The ink isn't dry on the new General Motors-PSA Peugeot Citroen partnership, but the signatories already are touting the synergies for product, purchasing and logistics in the auto industry's latest alliance. Each sees huge cost savings, even if there are differing views about the eventual scope of the relationship.
PSA and GM are not alone in recognizing the potential benefits of such an agreement.
"Collaboration" was the buzzword last week during media days at the Geneva auto show. The notion again seems to be driving the short- and long-term decision-making processes at many companies.
Volvo is considering a partner for its next small-vehicle platform. There is talk of another GM joint venture, this one with BMW on advanced fuel technologies. Fiat and Chrysler want to cooperate with another automaker. Daimler and Renault-Nissan will increase component sharing.
Collaboration is happening in different shapes and sizes, and the pace will only accelerate. Western European and North American manufacturers are balancing the mix of downturns in their traditional markets with continued prosperity in new markets. They need to be everywhere to make the business work at home.

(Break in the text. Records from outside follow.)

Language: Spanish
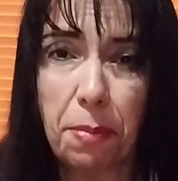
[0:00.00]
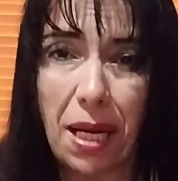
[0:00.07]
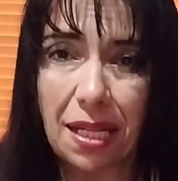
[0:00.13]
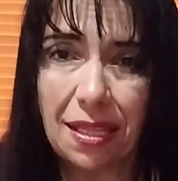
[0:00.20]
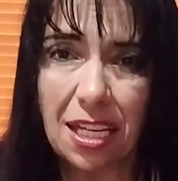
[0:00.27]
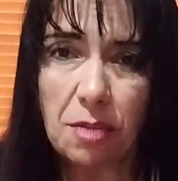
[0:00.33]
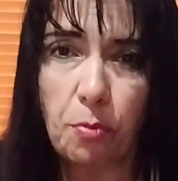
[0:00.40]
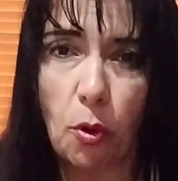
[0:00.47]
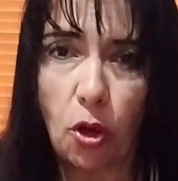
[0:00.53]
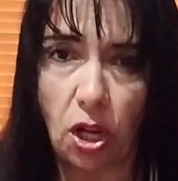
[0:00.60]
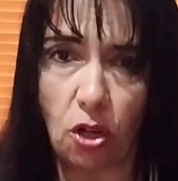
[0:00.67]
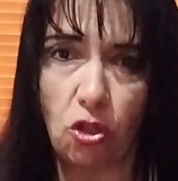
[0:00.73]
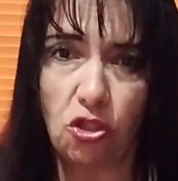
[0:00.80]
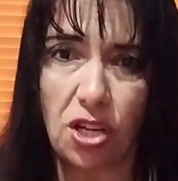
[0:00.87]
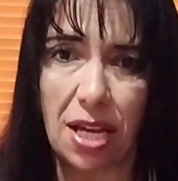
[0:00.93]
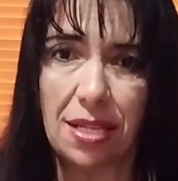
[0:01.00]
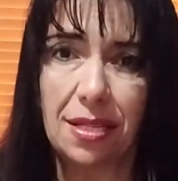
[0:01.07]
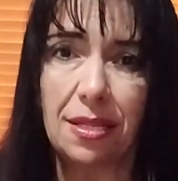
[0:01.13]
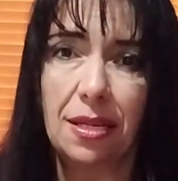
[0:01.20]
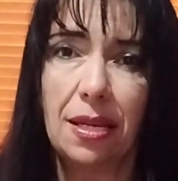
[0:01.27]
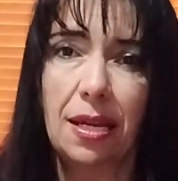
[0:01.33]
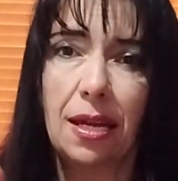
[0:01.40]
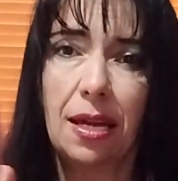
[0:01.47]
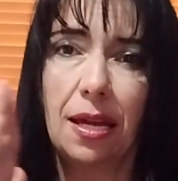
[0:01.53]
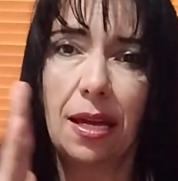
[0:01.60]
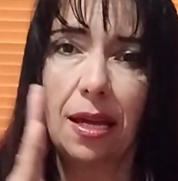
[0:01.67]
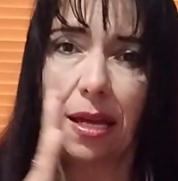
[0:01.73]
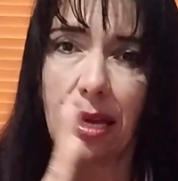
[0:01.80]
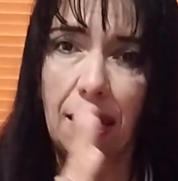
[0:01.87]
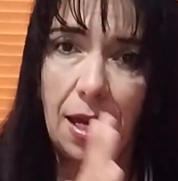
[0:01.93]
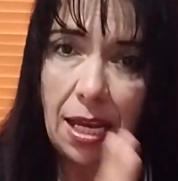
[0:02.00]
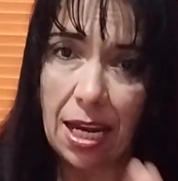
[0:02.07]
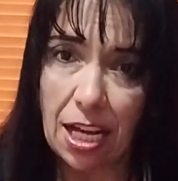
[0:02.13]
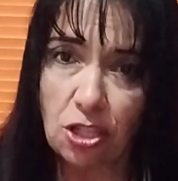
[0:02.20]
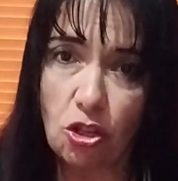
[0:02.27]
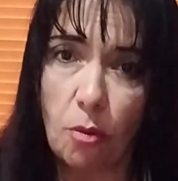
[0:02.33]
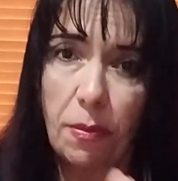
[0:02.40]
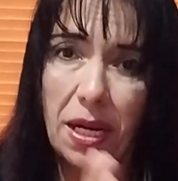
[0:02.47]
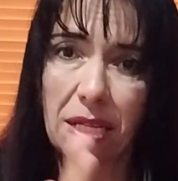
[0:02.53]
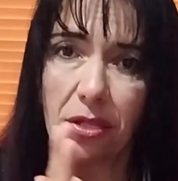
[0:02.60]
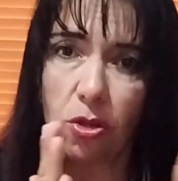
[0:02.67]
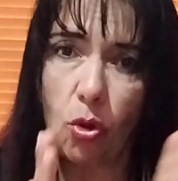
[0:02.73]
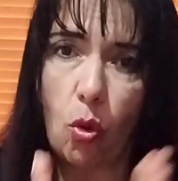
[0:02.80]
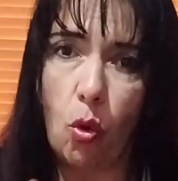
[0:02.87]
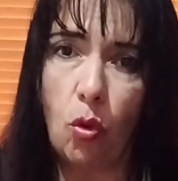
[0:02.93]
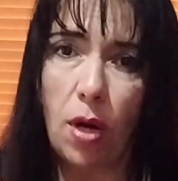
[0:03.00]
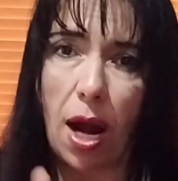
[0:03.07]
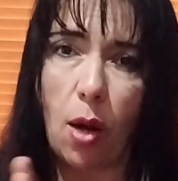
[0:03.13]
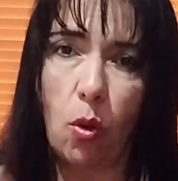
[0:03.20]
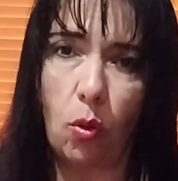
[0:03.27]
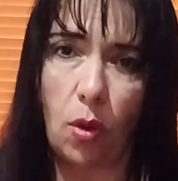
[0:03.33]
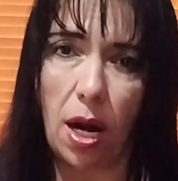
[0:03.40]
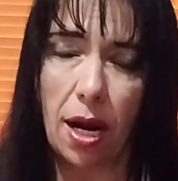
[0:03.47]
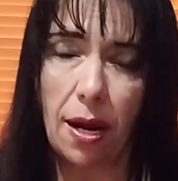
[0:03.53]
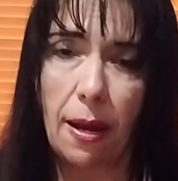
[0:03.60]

plantas poderosas, y las nombras una a una,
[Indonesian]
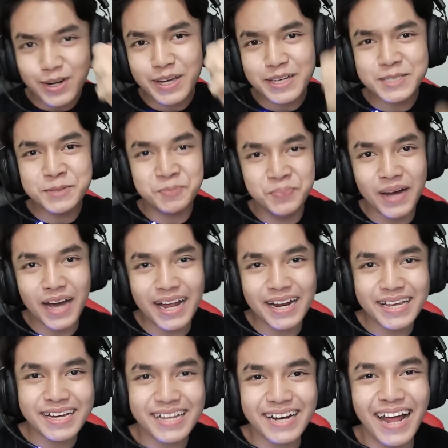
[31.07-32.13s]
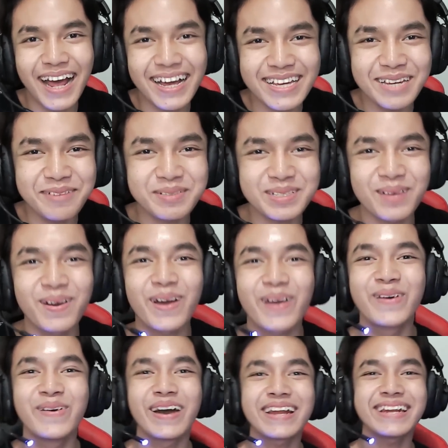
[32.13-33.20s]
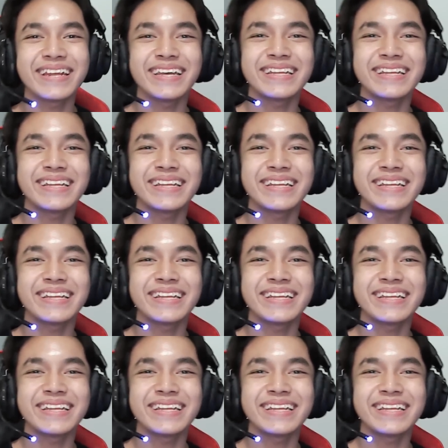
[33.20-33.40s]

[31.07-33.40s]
guys, balik lagi bersama gua di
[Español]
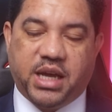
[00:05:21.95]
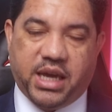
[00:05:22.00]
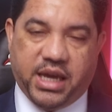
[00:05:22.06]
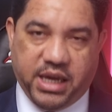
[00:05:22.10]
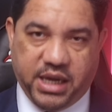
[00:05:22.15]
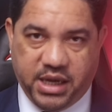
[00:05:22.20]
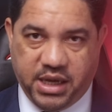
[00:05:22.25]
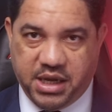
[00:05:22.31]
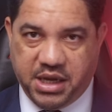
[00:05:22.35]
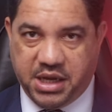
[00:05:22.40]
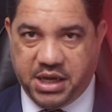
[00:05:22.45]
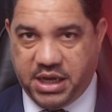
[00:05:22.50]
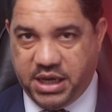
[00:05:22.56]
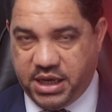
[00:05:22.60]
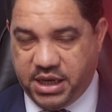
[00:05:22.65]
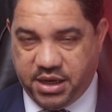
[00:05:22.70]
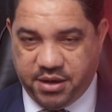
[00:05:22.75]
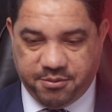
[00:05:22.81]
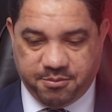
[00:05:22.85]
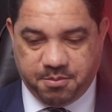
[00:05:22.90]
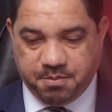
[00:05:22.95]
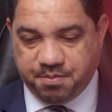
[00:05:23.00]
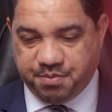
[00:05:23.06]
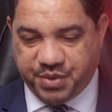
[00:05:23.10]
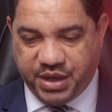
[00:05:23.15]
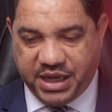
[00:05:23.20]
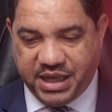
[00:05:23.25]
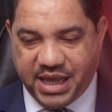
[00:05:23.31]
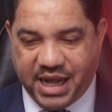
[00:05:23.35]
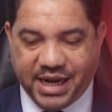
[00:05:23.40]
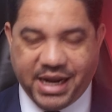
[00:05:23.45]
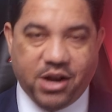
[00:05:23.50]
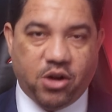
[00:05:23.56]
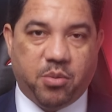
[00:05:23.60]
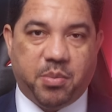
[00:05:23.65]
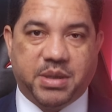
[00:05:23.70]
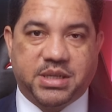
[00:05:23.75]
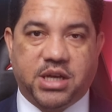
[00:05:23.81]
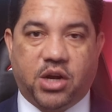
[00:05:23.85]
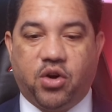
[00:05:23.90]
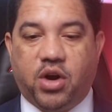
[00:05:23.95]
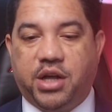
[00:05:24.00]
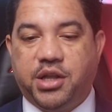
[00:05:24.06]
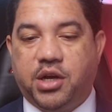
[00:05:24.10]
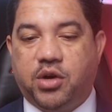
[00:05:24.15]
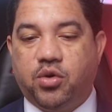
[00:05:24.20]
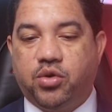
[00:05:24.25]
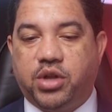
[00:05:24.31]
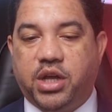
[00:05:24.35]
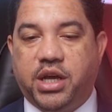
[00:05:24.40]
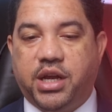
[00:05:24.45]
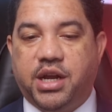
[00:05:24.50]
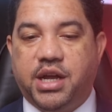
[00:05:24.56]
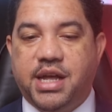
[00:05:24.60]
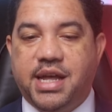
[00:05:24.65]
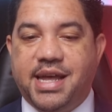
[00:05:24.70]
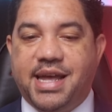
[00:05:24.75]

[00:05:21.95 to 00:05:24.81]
y, Danilo empezaron a discutir,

Keeping up with technology, which is advancing at a maddening pace in areas such as hybrids, electric vehicles and connectivity, requires enormous investments.
There is an industry template for a successful partnership.
Thirteen years ago, Carlos Ghosn began to craft an alliance from a hobbled Nissan and an ambitious Renault, a relationship that eventually gave both the benefit of scale.
The industry ought to heed the advice of Ghosn, now CEO of the Renault-Nissan alliance.
As he said last week, companies that come together must respect not only the possibility to share but also the necessity to be different. In troubled times, there is a tendency to speed decision-making, rush development and force synergies in the pursuit of a better bottom line.
That can lead to arrangements that benefit one partner but not the other, which Ghosn calls win-lose cooperation. One such deal may lead to other win-lose decisions as the parties try to balance the ledger.
Such an alliance will not last. History is littered with mergers and partnerships that were in no way equal.
If collaborators can maintain their original purpose and respect the purpose of each partner, some might be winners.
There can be no doubt that more partnerships are coming.